When you copy the records, keep every word exact and leave the pictures out.

━━ Data provided ━━

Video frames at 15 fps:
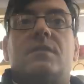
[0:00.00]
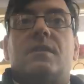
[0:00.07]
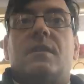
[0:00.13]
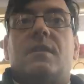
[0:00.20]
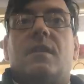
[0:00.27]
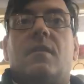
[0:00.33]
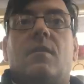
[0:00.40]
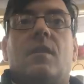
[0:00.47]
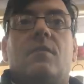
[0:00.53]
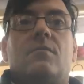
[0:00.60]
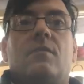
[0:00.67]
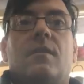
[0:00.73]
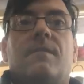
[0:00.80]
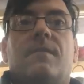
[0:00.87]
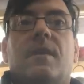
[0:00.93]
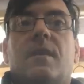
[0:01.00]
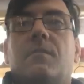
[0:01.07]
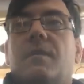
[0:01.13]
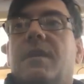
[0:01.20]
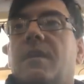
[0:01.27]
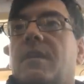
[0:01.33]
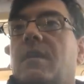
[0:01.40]
see now. How do I find
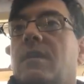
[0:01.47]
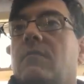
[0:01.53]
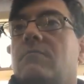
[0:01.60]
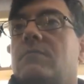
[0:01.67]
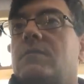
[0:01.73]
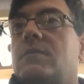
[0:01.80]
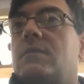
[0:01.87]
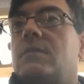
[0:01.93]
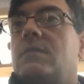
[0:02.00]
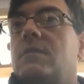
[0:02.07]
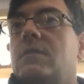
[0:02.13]
my account?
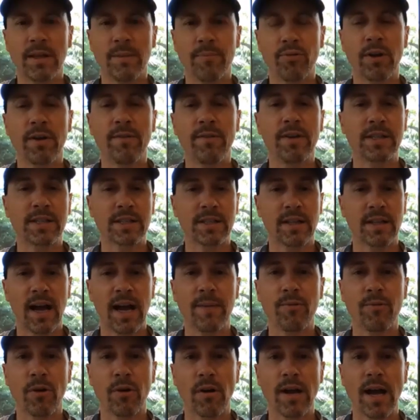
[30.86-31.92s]
previous
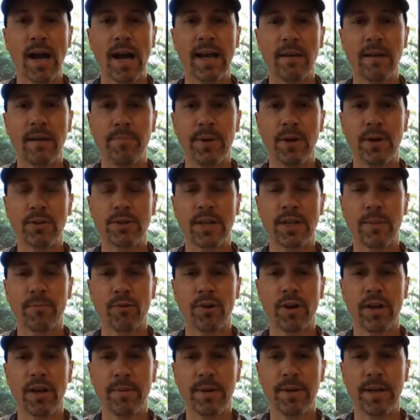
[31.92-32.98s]
library I had built at
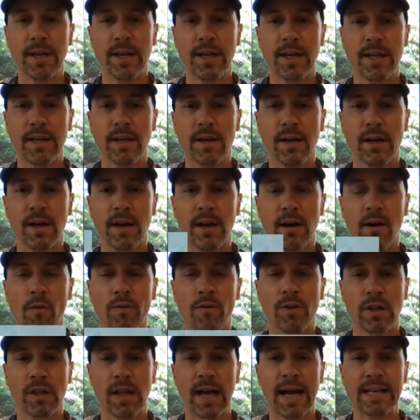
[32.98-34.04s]
Prohibited over
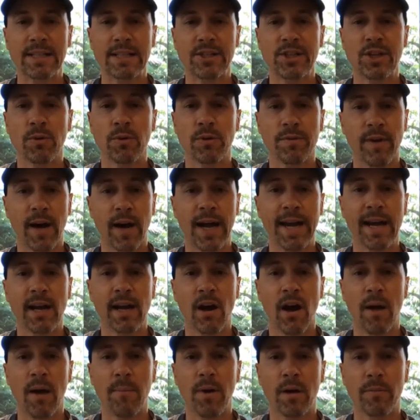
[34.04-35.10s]
the last year with
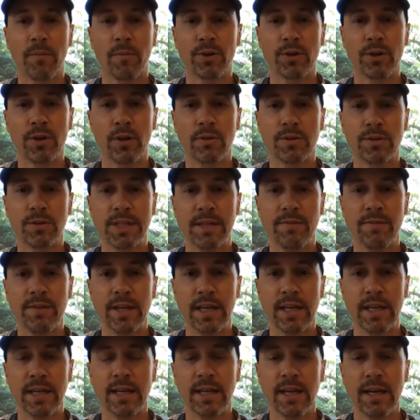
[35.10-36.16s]
Viacom on Pluto
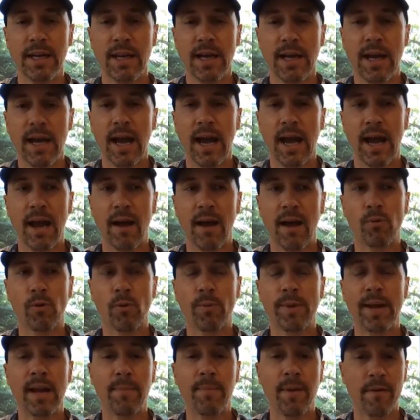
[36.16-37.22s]
TV, where
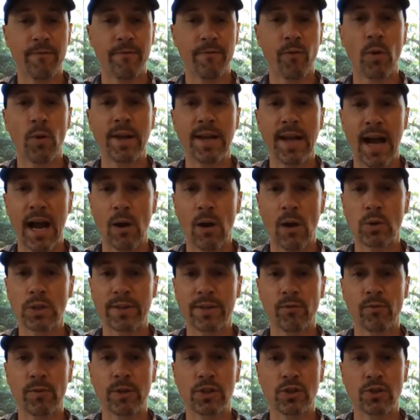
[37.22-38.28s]
we had about 40 hours
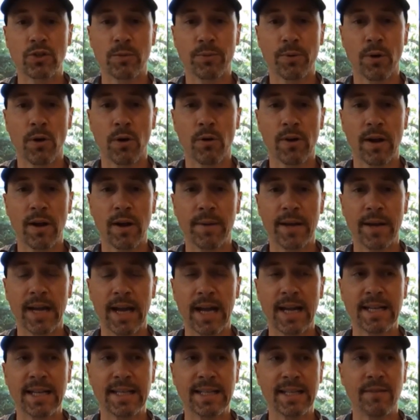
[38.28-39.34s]
of original programming,
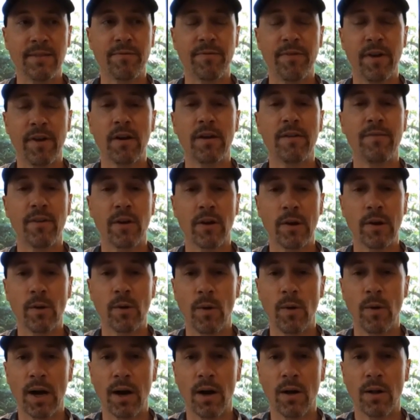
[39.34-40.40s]
and it did very, very
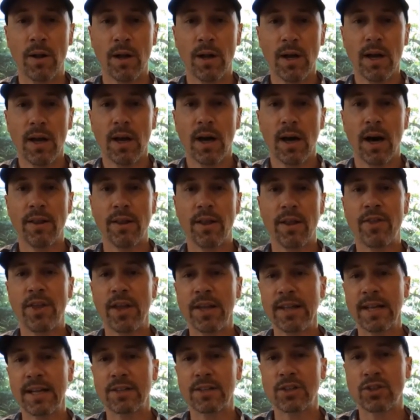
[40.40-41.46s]
well. The thing
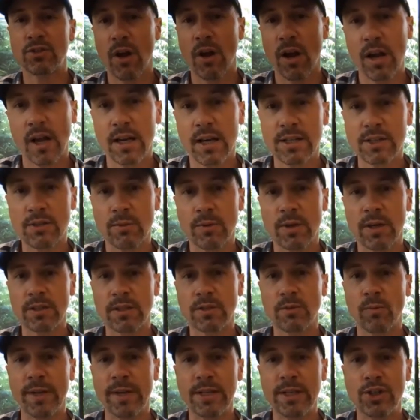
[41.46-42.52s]
that struck us was
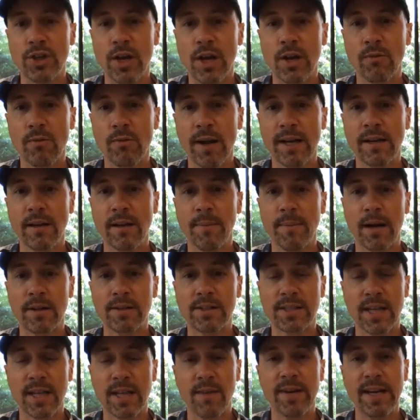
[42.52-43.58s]
we generated about
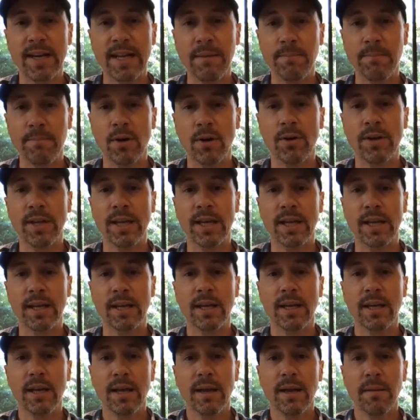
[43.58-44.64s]
70
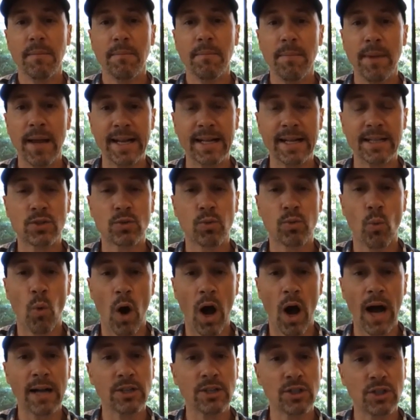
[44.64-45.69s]
million minutes
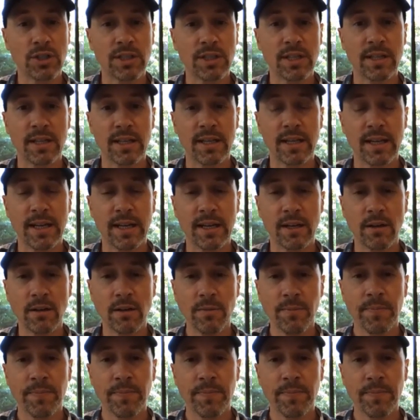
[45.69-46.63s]
watched in the year,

━━━

### Task answer
Video frames at 15 fps:
[0:00.00]
[0:00.07]
[0:00.13]
[0:00.20]
[0:00.27]
[0:00.33]
[0:00.40]
[0:00.47]
[0:00.53]
[0:00.60]
[0:00.67]
[0:00.73]
[0:00.80]
[0:00.87]
[0:00.93]
[0:01.00]
[0:01.07]
[0:01.13]
[0:01.20]
[0:01.27]
[0:01.33]
[0:01.40]
see now. How do I find
[0:01.47]
[0:01.53]
[0:01.60]
[0:01.67]
[0:01.73]
[0:01.80]
[0:01.87]
[0:01.93]
[0:02.00]
[0:02.07]
[0:02.13]
my account?
[30.86-31.92s]
previous
[31.92-32.98s]
library I had built at
[32.98-34.04s]
Prohibited over
[34.04-35.10s]
the last year with
[35.10-36.16s]
Viacom on Pluto
[36.16-37.22s]
TV, where
[37.22-38.28s]
we had about 40 hours
[38.28-39.34s]
of original programming,
[39.34-40.40s]
and it did very, very
[40.40-41.46s]
well. The thing
[41.46-42.52s]
that struck us was
[42.52-43.58s]
we generated about
[43.58-44.64s]
70
[44.64-45.69s]
million minutes
[45.69-46.63s]
watched in the year,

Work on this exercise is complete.